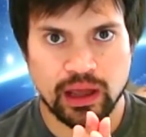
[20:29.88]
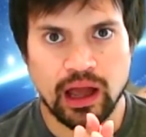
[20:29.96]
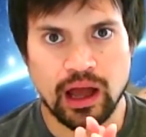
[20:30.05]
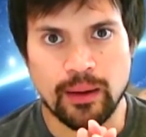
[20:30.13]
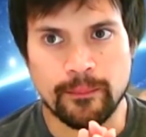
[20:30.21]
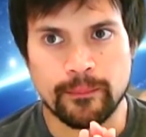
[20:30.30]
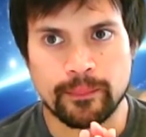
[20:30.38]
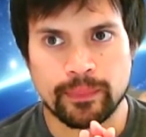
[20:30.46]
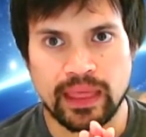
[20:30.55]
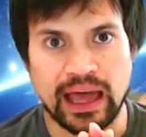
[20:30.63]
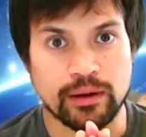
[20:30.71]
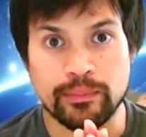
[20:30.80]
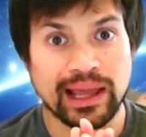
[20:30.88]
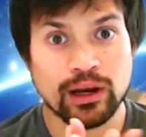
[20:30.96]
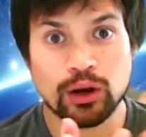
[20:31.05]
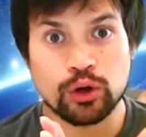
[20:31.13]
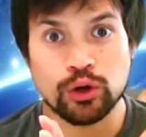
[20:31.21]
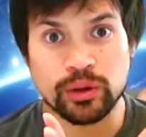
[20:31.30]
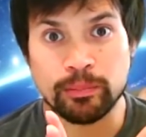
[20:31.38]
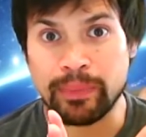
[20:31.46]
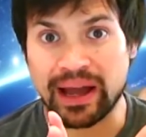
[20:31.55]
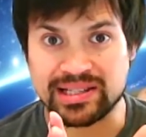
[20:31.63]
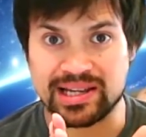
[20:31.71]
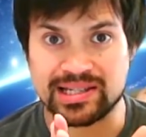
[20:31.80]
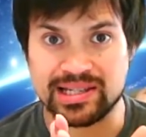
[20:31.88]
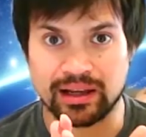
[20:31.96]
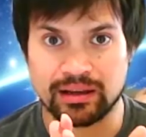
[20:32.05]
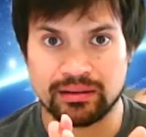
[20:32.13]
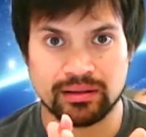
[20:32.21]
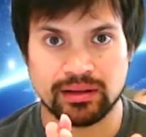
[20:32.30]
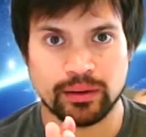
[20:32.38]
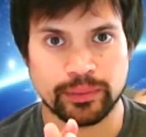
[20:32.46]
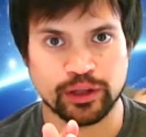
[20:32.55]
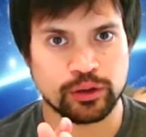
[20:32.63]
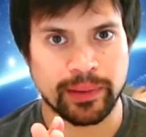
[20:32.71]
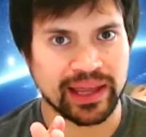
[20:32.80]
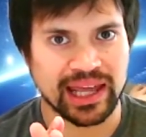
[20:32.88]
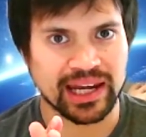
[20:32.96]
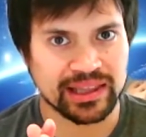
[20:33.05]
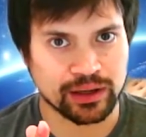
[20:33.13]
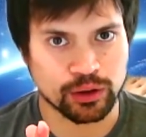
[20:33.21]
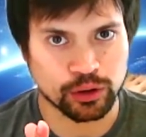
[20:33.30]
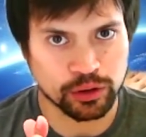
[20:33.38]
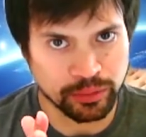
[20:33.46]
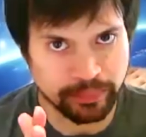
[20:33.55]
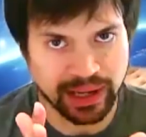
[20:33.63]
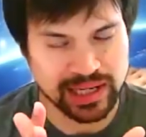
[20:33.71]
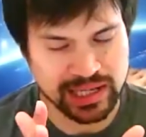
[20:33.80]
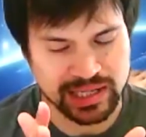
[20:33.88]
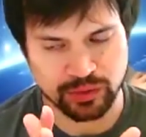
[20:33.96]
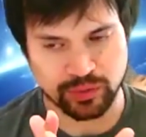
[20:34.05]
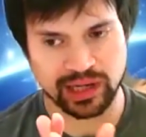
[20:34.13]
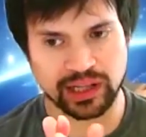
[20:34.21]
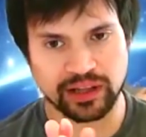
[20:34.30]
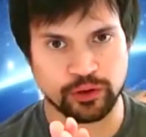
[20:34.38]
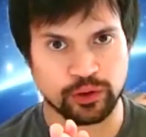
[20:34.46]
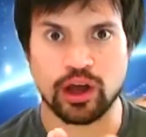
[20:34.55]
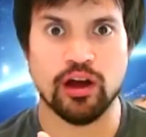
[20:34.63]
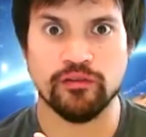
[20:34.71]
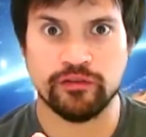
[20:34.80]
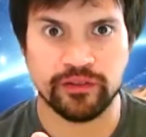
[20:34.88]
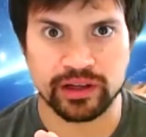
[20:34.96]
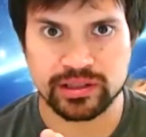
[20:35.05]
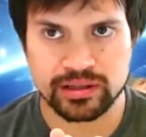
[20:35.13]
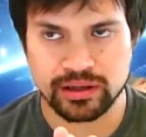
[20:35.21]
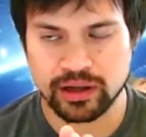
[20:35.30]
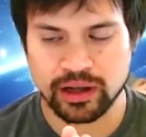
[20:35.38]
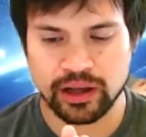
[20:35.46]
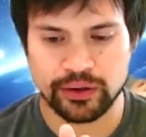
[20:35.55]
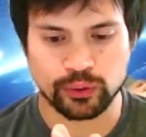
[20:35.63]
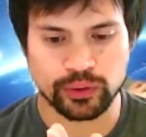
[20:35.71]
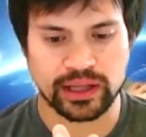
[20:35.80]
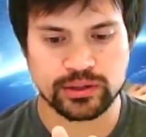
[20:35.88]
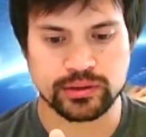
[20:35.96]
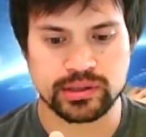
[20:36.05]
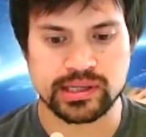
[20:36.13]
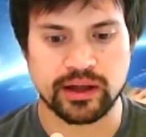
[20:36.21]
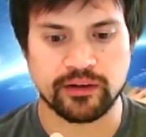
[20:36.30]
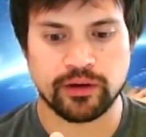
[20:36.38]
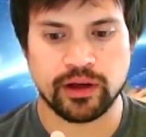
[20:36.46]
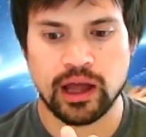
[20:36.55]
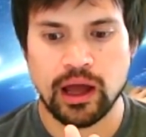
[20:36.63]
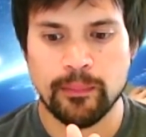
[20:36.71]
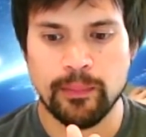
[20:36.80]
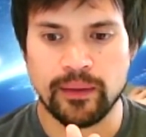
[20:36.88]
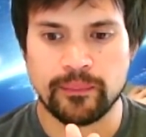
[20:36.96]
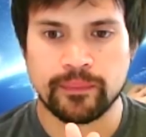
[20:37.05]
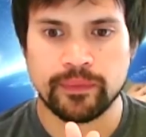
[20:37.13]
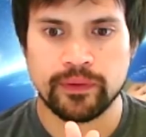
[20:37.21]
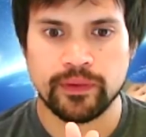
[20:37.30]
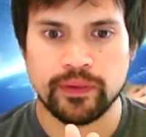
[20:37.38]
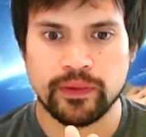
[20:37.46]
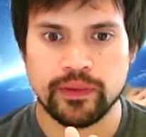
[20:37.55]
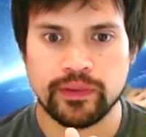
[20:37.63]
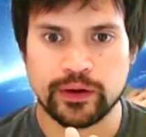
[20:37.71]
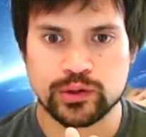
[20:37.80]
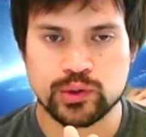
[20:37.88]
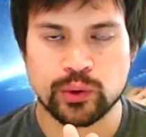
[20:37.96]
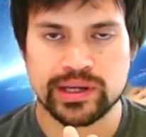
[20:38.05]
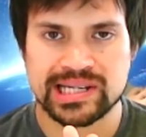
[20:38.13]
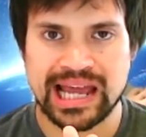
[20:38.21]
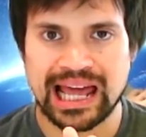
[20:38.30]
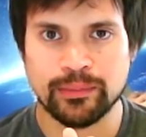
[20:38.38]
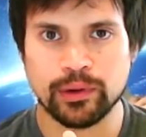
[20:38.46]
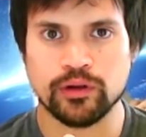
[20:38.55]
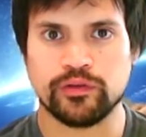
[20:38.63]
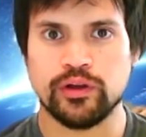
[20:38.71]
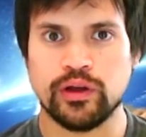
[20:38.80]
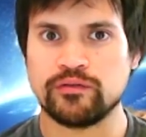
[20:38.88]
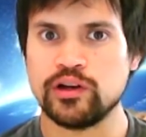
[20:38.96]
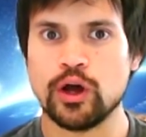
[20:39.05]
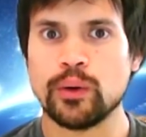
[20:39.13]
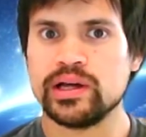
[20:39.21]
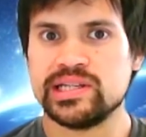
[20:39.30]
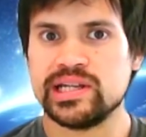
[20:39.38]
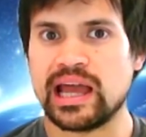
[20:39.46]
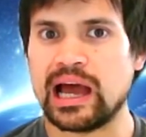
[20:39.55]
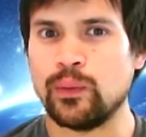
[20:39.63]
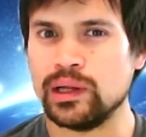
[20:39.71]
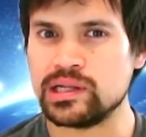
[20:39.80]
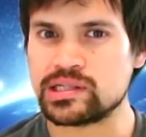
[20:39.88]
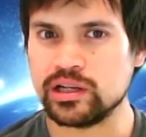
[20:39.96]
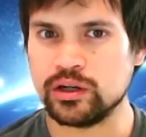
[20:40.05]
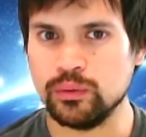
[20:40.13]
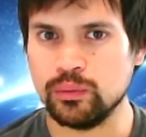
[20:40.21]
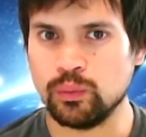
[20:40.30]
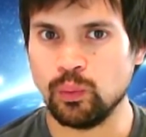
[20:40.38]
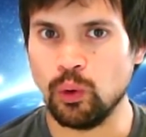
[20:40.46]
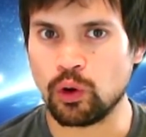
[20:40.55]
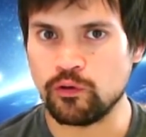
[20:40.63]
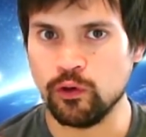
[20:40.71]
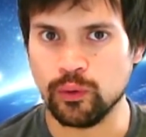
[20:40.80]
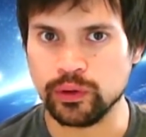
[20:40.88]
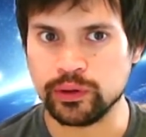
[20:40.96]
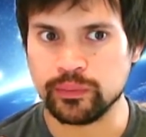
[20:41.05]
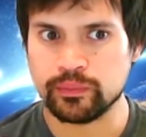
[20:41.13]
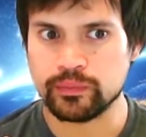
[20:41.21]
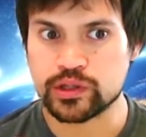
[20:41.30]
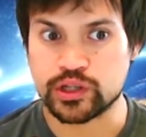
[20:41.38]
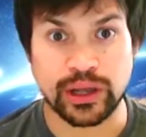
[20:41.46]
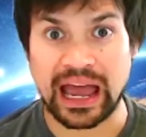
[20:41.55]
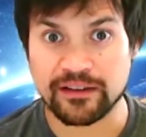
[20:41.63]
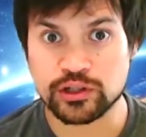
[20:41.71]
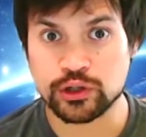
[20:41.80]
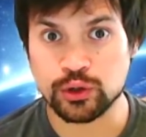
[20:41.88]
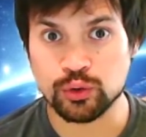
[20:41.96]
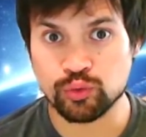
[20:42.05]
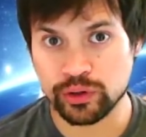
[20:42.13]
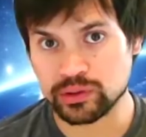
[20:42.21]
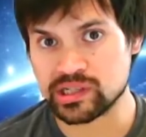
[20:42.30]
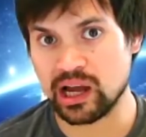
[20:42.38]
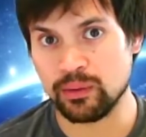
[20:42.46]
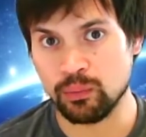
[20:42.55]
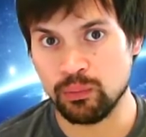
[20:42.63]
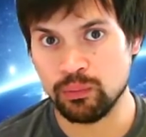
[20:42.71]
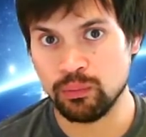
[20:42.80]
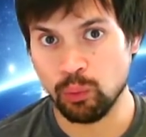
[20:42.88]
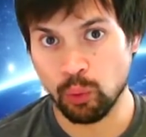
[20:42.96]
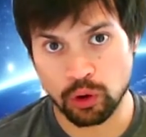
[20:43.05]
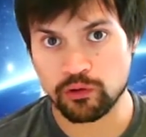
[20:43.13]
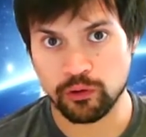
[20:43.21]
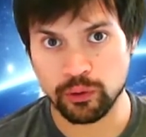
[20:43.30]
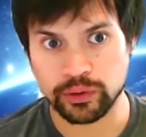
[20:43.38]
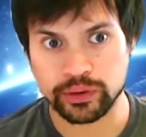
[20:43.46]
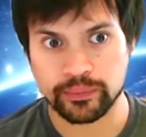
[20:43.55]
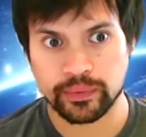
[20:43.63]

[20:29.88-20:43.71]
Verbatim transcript: Um, and it may look good in backtesting. I mean, you can make anything look good in backtesting, really, if you curve fit and all that sort of stuff. But there's always an element of you have no idea how well it's going to walk forward. So you have to do real time walk forward.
************
THE PROBLEM:
Would you return the records exactly, keeping out every picture?

RESPONSE TO THIS EXERCISE:
[20:29.88]
[20:29.96]
[20:30.05]
[20:30.13]
[20:30.21]
[20:30.30]
[20:30.38]
[20:30.46]
[20:30.55]
[20:30.63]
[20:30.71]
[20:30.80]
[20:30.88]
[20:30.96]
[20:31.05]
[20:31.13]
[20:31.21]
[20:31.30]
[20:31.38]
[20:31.46]
[20:31.55]
[20:31.63]
[20:31.71]
[20:31.80]
[20:31.88]
[20:31.96]
[20:32.05]
[20:32.13]
[20:32.21]
[20:32.30]
[20:32.38]
[20:32.46]
[20:32.55]
[20:32.63]
[20:32.71]
[20:32.80]
[20:32.88]
[20:32.96]
[20:33.05]
[20:33.13]
[20:33.21]
[20:33.30]
[20:33.38]
[20:33.46]
[20:33.55]
[20:33.63]
[20:33.71]
[20:33.80]
[20:33.88]
[20:33.96]
[20:34.05]
[20:34.13]
[20:34.21]
[20:34.30]
[20:34.38]
[20:34.46]
[20:34.55]
[20:34.63]
[20:34.71]
[20:34.80]
[20:34.88]
[20:34.96]
[20:35.05]
[20:35.13]
[20:35.21]
[20:35.30]
[20:35.38]
[20:35.46]
[20:35.55]
[20:35.63]
[20:35.71]
[20:35.80]
[20:35.88]
[20:35.96]
[20:36.05]
[20:36.13]
[20:36.21]
[20:36.30]
[20:36.38]
[20:36.46]
[20:36.55]
[20:36.63]
[20:36.71]
[20:36.80]
[20:36.88]
[20:36.96]
[20:37.05]
[20:37.13]
[20:37.21]
[20:37.30]
[20:37.38]
[20:37.46]
[20:37.55]
[20:37.63]
[20:37.71]
[20:37.80]
[20:37.88]
[20:37.96]
[20:38.05]
[20:38.13]
[20:38.21]
[20:38.30]
[20:38.38]
[20:38.46]
[20:38.55]
[20:38.63]
[20:38.71]
[20:38.80]
[20:38.88]
[20:38.96]
[20:39.05]
[20:39.13]
[20:39.21]
[20:39.30]
[20:39.38]
[20:39.46]
[20:39.55]
[20:39.63]
[20:39.71]
[20:39.80]
[20:39.88]
[20:39.96]
[20:40.05]
[20:40.13]
[20:40.21]
[20:40.30]
[20:40.38]
[20:40.46]
[20:40.55]
[20:40.63]
[20:40.71]
[20:40.80]
[20:40.88]
[20:40.96]
[20:41.05]
[20:41.13]
[20:41.21]
[20:41.30]
[20:41.38]
[20:41.46]
[20:41.55]
[20:41.63]
[20:41.71]
[20:41.80]
[20:41.88]
[20:41.96]
[20:42.05]
[20:42.13]
[20:42.21]
[20:42.30]
[20:42.38]
[20:42.46]
[20:42.55]
[20:42.63]
[20:42.71]
[20:42.80]
[20:42.88]
[20:42.96]
[20:43.05]
[20:43.13]
[20:43.21]
[20:43.30]
[20:43.38]
[20:43.46]
[20:43.55]
[20:43.63]

[20:29.88-20:43.71]
Verbatim transcript: Um, and it may look good in backtesting. I mean, you can make anything look good in backtesting, really, if you curve fit and all that sort of stuff. But there's always an element of you have no idea how well it's going to walk forward. So you have to do real time walk forward.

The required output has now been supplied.